隙間 1 - 2
(1)
「何だ、また来たのか?」
昼間からウィスキーをあおっていた緒方は、突然のインターフォンに少々気分を害されは
したものの、来客…進藤ヒカルの姿に口の端だけ曲げて、揶揄するように言った。
その緒方の態度に、ヒカルは困ったように眉を寄せて黙ったまま、玄関に突っ立っている。

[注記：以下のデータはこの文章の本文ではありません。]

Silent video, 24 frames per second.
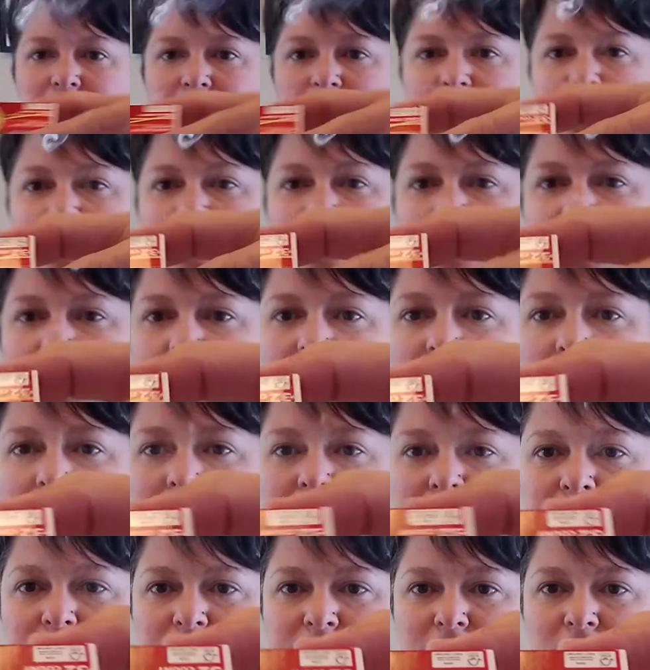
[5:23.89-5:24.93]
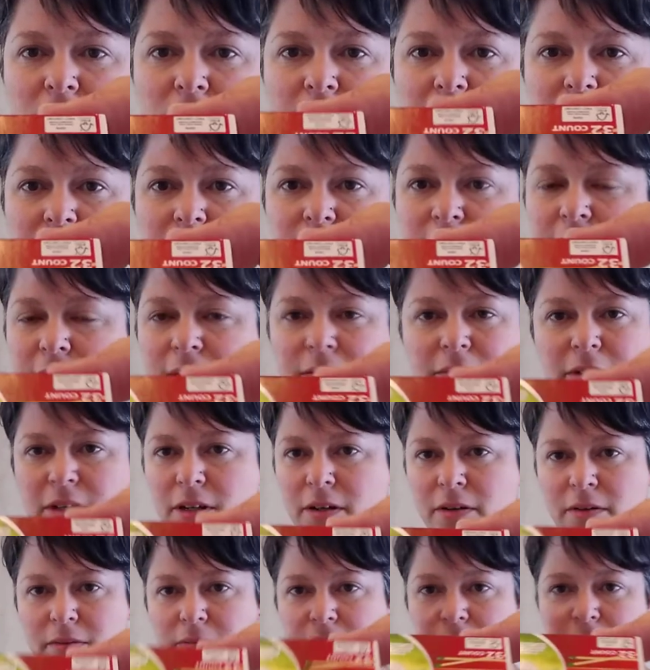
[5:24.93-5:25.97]
See, the whole thing's gone, and you
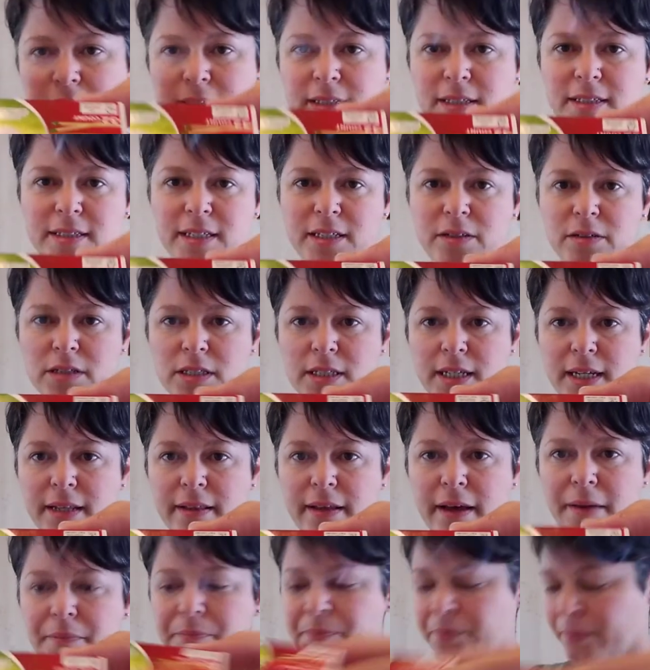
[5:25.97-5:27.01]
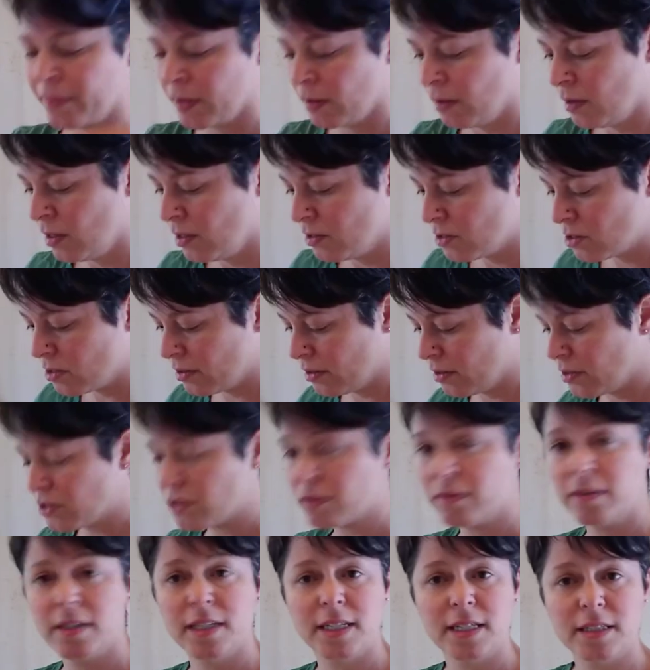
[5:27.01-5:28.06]
know, it's extinguished like that. So those are
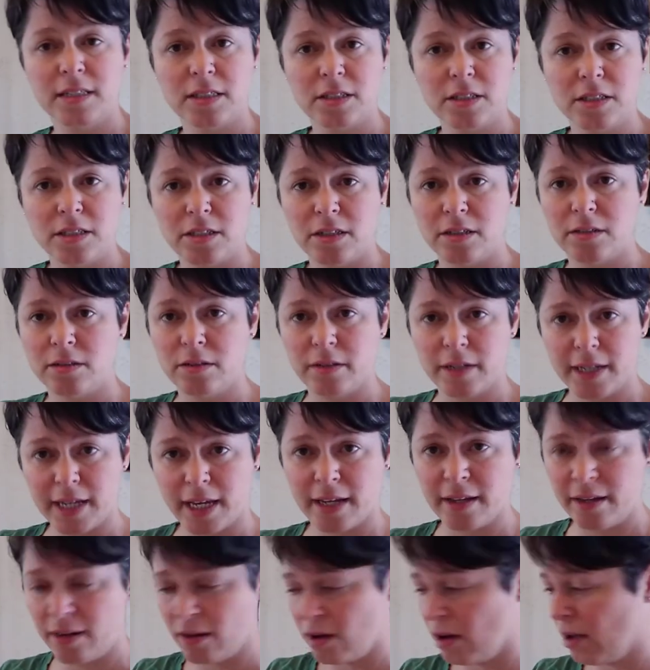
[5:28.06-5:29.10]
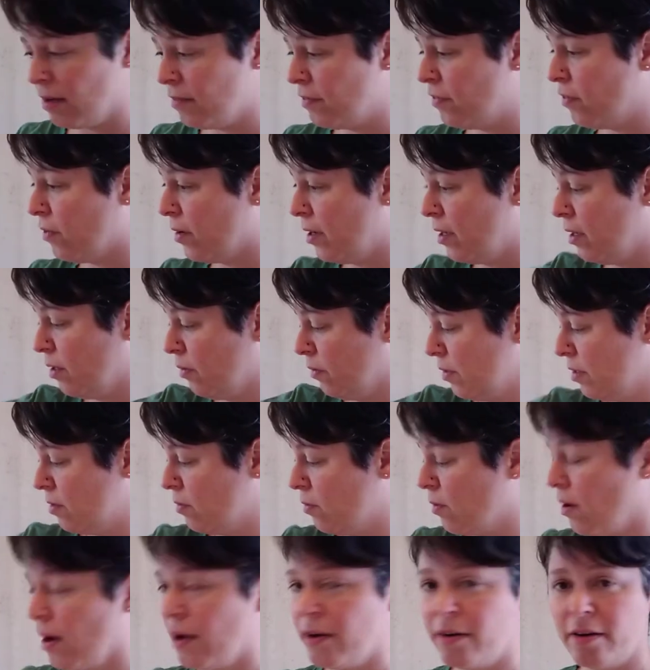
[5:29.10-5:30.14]
really easy to do, again, on foil with
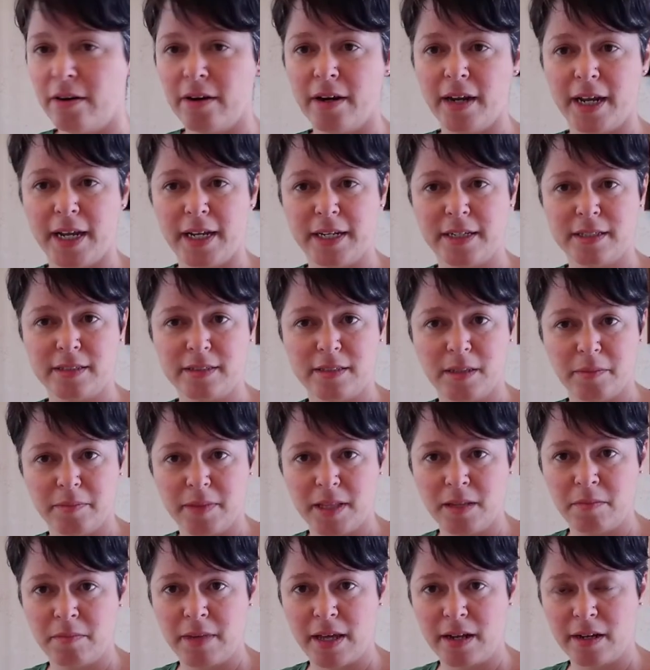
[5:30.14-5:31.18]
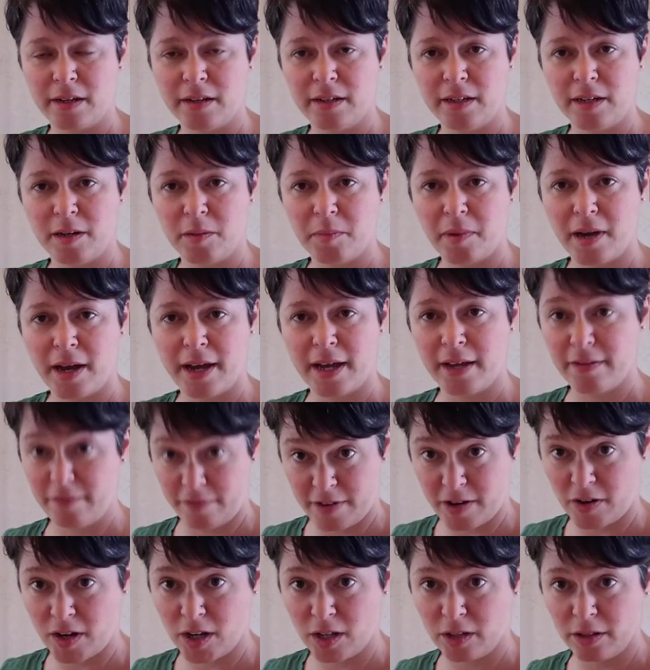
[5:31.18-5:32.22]
water and something metal nearby,
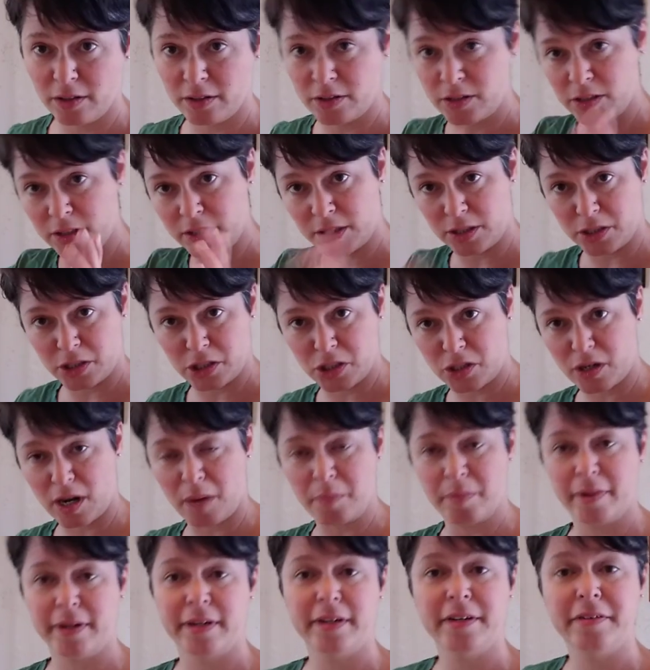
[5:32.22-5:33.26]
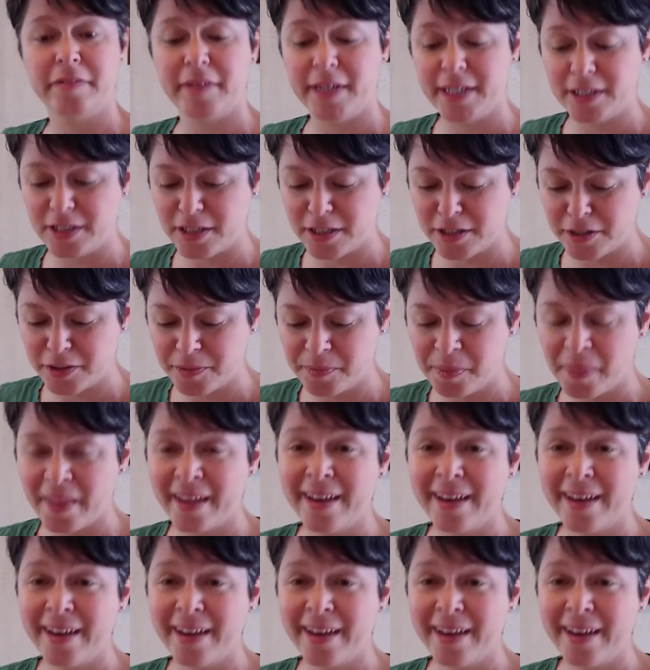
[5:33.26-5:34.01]
very close, you can just drop it in if you need to.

「入れよ。運が良かったな、いつもは忙しい俺も今日はフリーだ…」
促されるままに靴を脱ぎ、勝手知ったるがごとく、遠慮なくヒカルは奥の部屋へと足を向けた。
「思う存分、お前に付き合ってやるよ」
その緒方の言葉に、ヒカルは落ち着かないように部屋を見まわしているだけだった。
「こんな昼間から飲んでたの?」
リビングのテーブルに置かれているウィスキーとグラスを見て、ヒカルが緒方に話し掛けると
緒方は喉の奥で「クックッ」と笑った。そんな事を言いにわざわざ来た訳ではあるまい。
「早く服を脱げ。そのために来たんだろう?」
(2)
緒方のストレートな言葉に、ヒカルは真っ赤になってもじもじと俯くだけだった。
「どうした?そのために来たんじゃないのか?」
緒方にはヒカルの目的が分かっていたが、わざとヒカルを試すような事を言う。
「それじゃあ一緒に酒でも飲むか?ウォッカでもワインでもビールでも、何でも出してやる」
「………オレ、未成年だよ…?緒方さん…」
「未成年ねえ。ふーん、そうか・・・未成年だったな、クックッ、そうだったそうだった・・・」
緒方はまた楽しそうに笑うと、ソファに腰掛けながらグラスを手に取った。
「お前の好きにすれば良い・・・俺はどっちでもいいんだがな?」
突っ立っているヒカルにかまわず、またウィスキーをなみなみとグラスに注ぐ。
ヒカルは俯いてわずかに震えていたが、意を決したようにシャツに手をかけると、
一枚、また一枚と、ゆっくりゆっくり服を脱ぎ始めた。
その様子をみて緒方は、口だけ笑いながらグラスを傾けるのだった。